Stored items:
'''
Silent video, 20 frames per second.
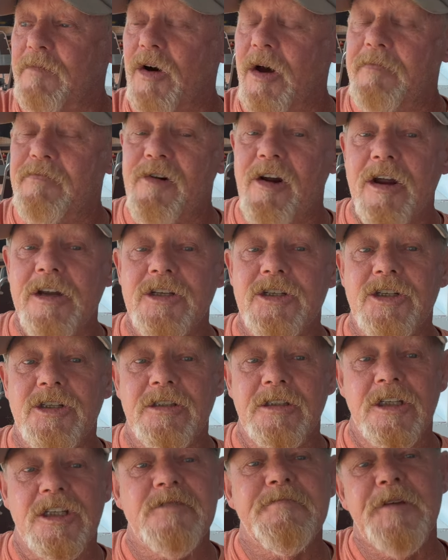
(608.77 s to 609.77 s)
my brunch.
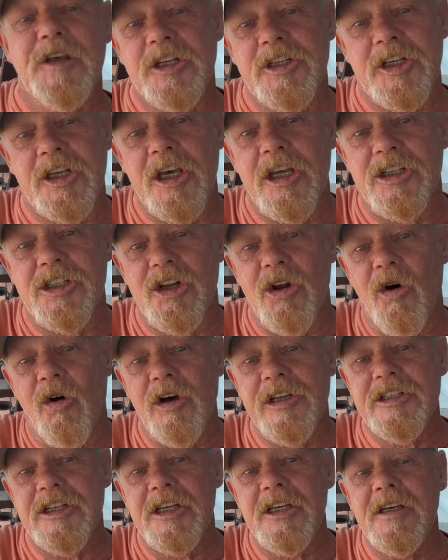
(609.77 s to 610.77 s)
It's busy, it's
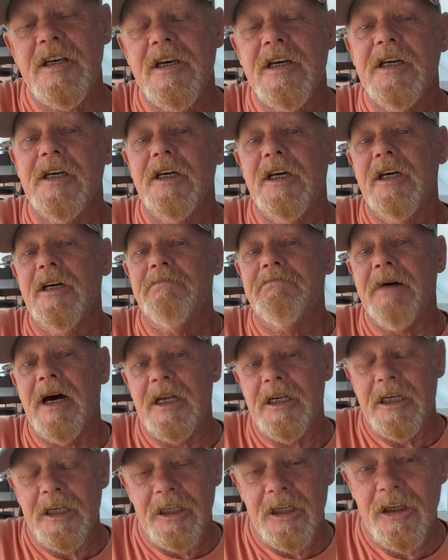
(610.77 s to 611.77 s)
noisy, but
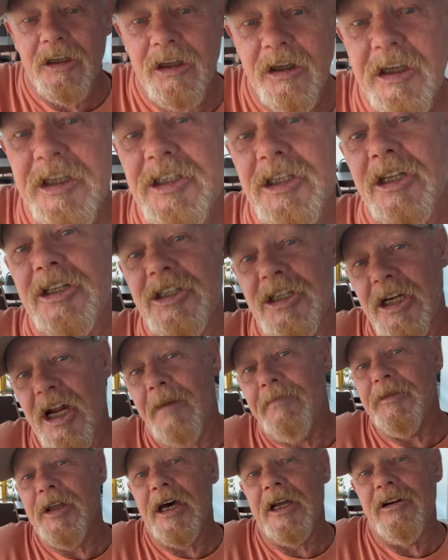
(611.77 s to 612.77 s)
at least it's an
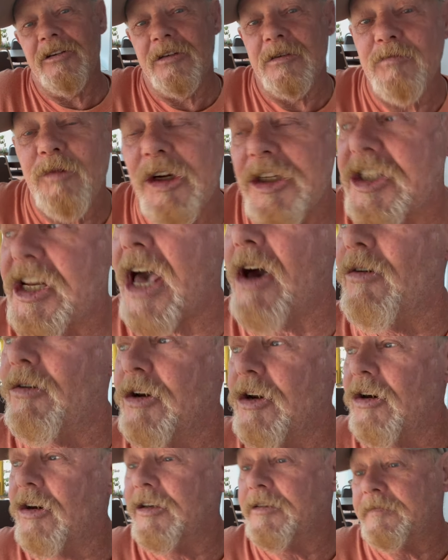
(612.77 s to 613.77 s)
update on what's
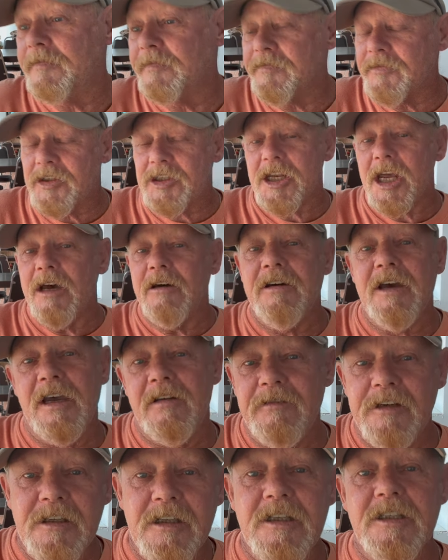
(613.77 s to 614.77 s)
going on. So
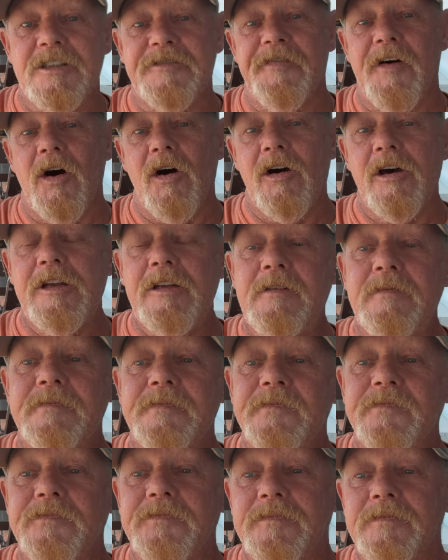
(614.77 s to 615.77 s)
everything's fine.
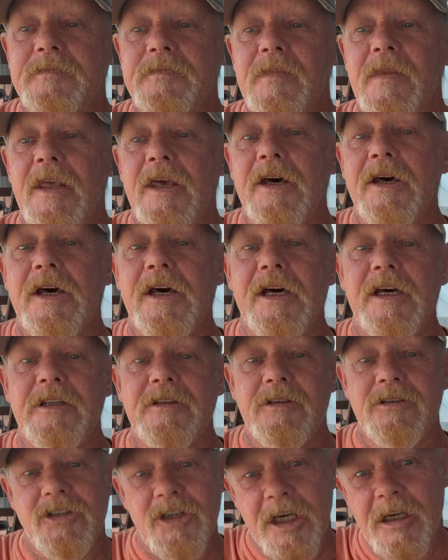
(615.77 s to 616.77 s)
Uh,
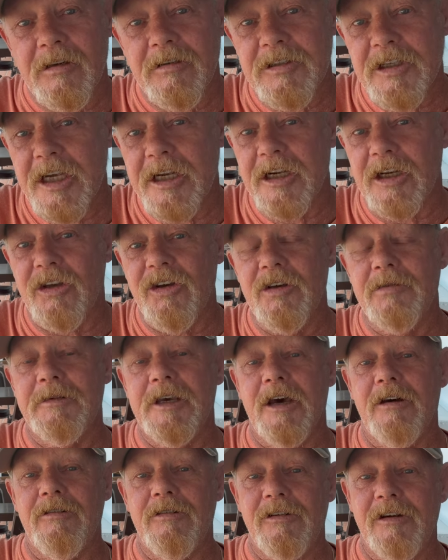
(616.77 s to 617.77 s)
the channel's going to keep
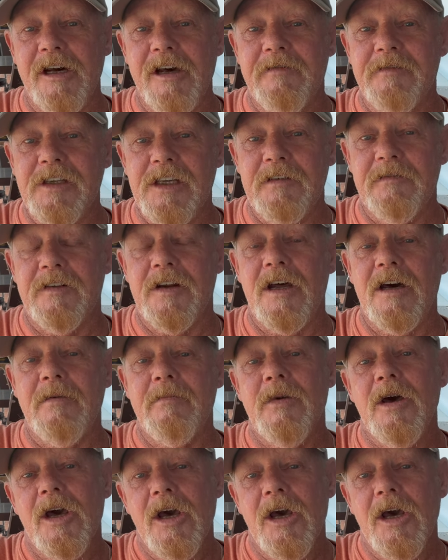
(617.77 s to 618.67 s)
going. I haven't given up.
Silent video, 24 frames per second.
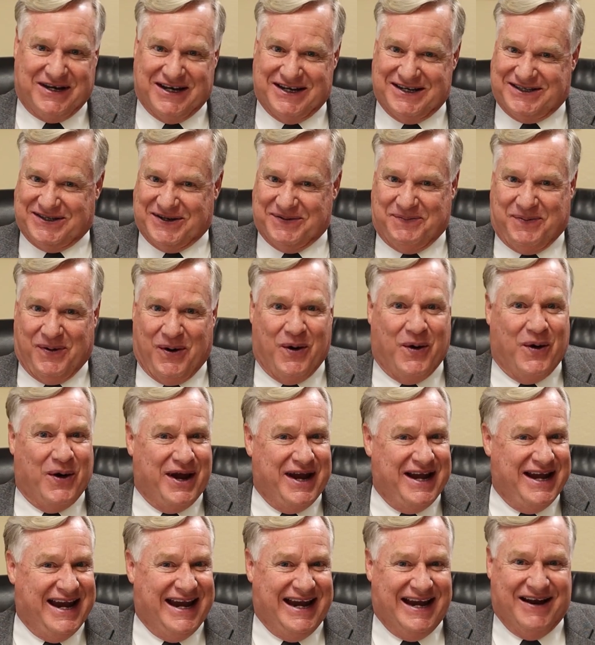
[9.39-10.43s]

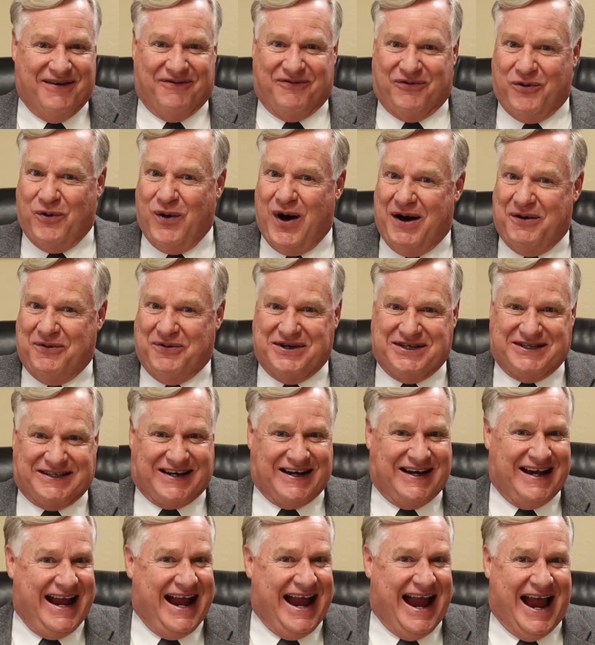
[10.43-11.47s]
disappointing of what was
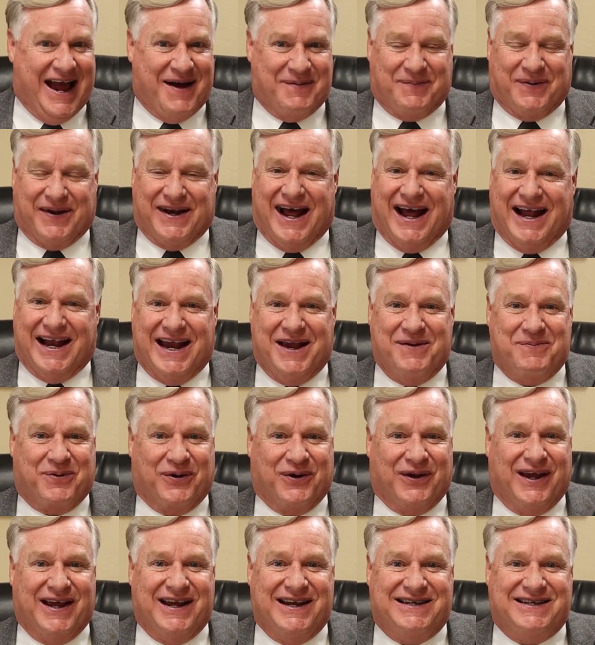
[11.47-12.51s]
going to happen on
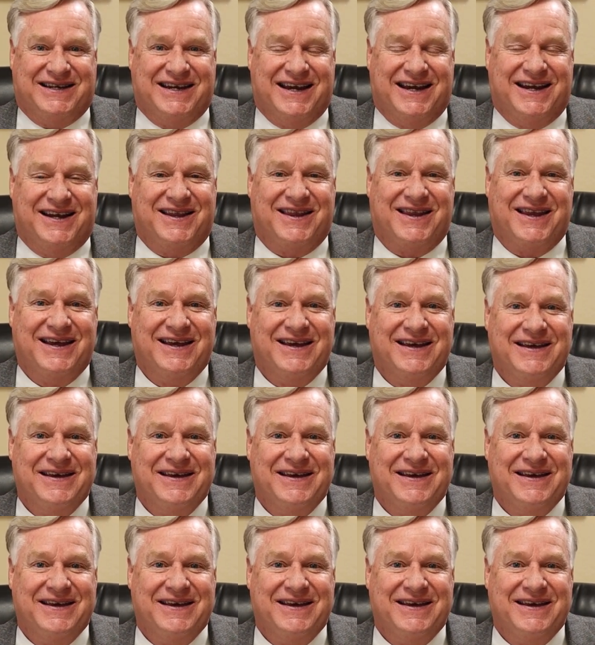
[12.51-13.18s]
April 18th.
'''
**What is being asked:** Reproduce each entry above word for word. Pictures are not part of the copy.

**Task output:**
Silent video, 20 frames per second.
(608.77 s to 609.77 s)
my brunch.
(609.77 s to 610.77 s)
It's busy, it's
(610.77 s to 611.77 s)
noisy, but
(611.77 s to 612.77 s)
at least it's an
(612.77 s to 613.77 s)
update on what's
(613.77 s to 614.77 s)
going on. So
(614.77 s to 615.77 s)
everything's fine.
(615.77 s to 616.77 s)
Uh,
(616.77 s to 617.77 s)
the channel's going to keep
(617.77 s to 618.67 s)
going. I haven't given up.
Silent video, 24 frames per second.
[9.39-10.43s]

[10.43-11.47s]
disappointing of what was
[11.47-12.51s]
going to happen on
[12.51-13.18s]
April 18th.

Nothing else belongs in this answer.